(Image from Google Maps.)
In August of 2016, we escaped Kentucky. The wife drove a big truck with some of our stuff in it (our unsold house in Kentucky held many of our belongings) & I drove our tiny Prius. We had four cats & four dogs, which in retrospect seems completely improbable. I have memories of getting to Fort Worth, Texas, on a Friday afternoon, on I-30, with the August sun bearing down, trapped on a highway I would get to know too well, overwhelmed, frustrated, strangely excited.
We landed at this rental which we agreed to sight unseen, because of the aforementioned animals. It was not a terribly clean place, & when winter hit we discovered it was not a terribly insulated place. The day we moved in, early August, was hotter than most people's ideas of hot, & I had to take the dogs to a room where there was an overworked wall unit, as moving people moved our things inside, leaving the front door open nearly all the time. When there was a moment to breathe, my wife tasked me to go get some food for us to eat, but also some things (for no real reason there wasn't a shower curtain) at a retail store. I went. I visited a grocery store, a box store, a cool vegan restaurant - all in the peculiar dry heat of a Texas summer night - & when I got home, I found my wife weeping. She hated the place we'd ended up, she was second-guessing her job choices, she was - in a word - miserable.
& really avoiding miserable would be the goal of our time back in Dallas/Fort Worth. We were there for about three years & mostly it wasn't what we wanted or expected. The first morning in our new place, we woke early - Texas summers being what they were - & walked around the new neighborhood, to get our bearings. At 6:30 in the morning, it was 83 degrees. We needed to make adjustments.

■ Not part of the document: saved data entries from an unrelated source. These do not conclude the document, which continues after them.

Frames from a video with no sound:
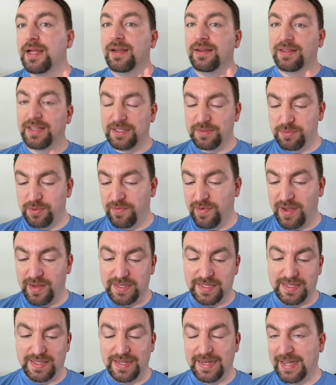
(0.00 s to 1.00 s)
let's move on
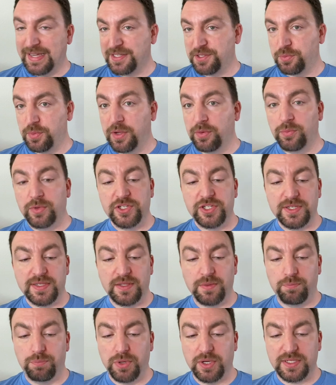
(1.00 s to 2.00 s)
to the next one, which is
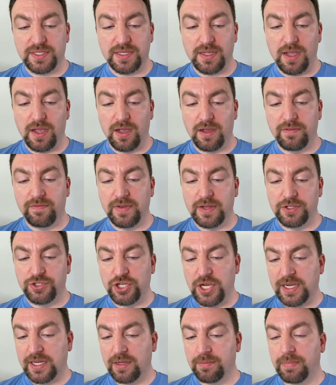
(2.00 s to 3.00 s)
The Books of
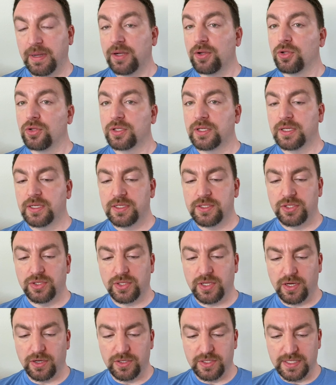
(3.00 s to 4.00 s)
Jacob by Olga
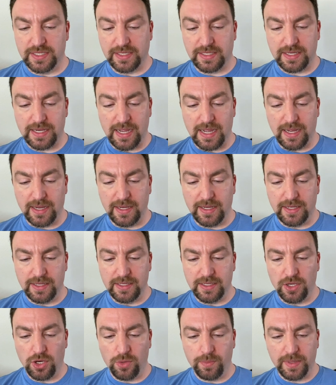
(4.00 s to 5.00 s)
Tokarczuk.
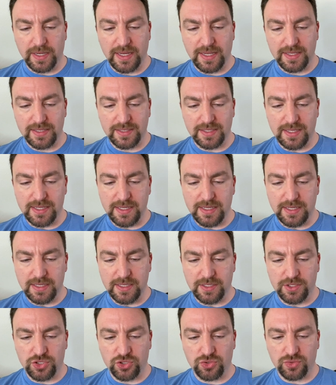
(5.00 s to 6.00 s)
I hope it has
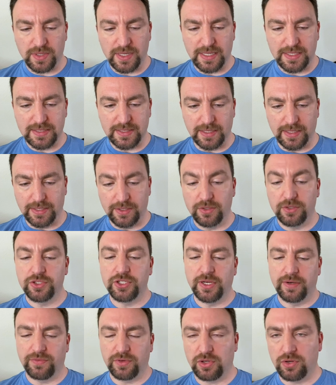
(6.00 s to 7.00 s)
the translator,
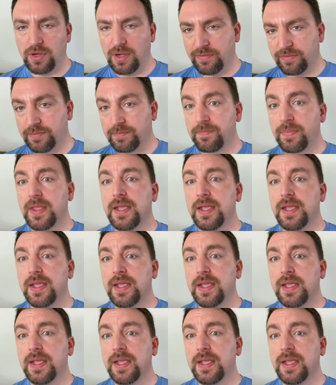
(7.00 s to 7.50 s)
Jennifer Croft.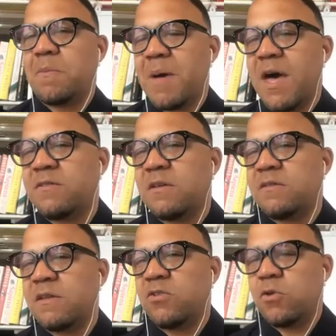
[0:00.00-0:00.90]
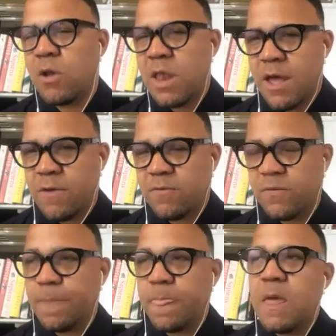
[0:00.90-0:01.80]
deposits into your
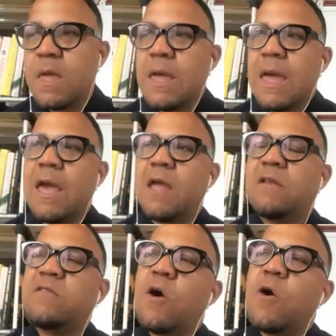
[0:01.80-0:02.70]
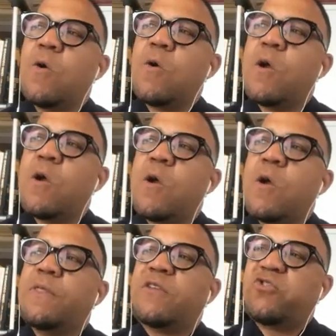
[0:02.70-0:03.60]
life. And so
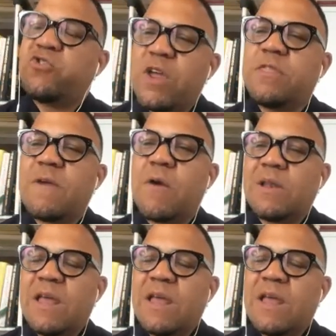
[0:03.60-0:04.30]
the strength of our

Though it's barely been five years, I can't remember when my wife decided to look for a new house, but I don't think we lived in Diaz Avenue for more than a few months. As someone who understands time in terms of mowing lawns, I don't think I mowed that lawn more than a dozen times, probably less. I was in that house the night America stupidly chose a cartoon clown to be president. My records of photographs show that by mid-November, we had purchased a different place to live. As usual, my wife's tastes were second-guessed by me, & I was found to be dumbly lacking in imagination.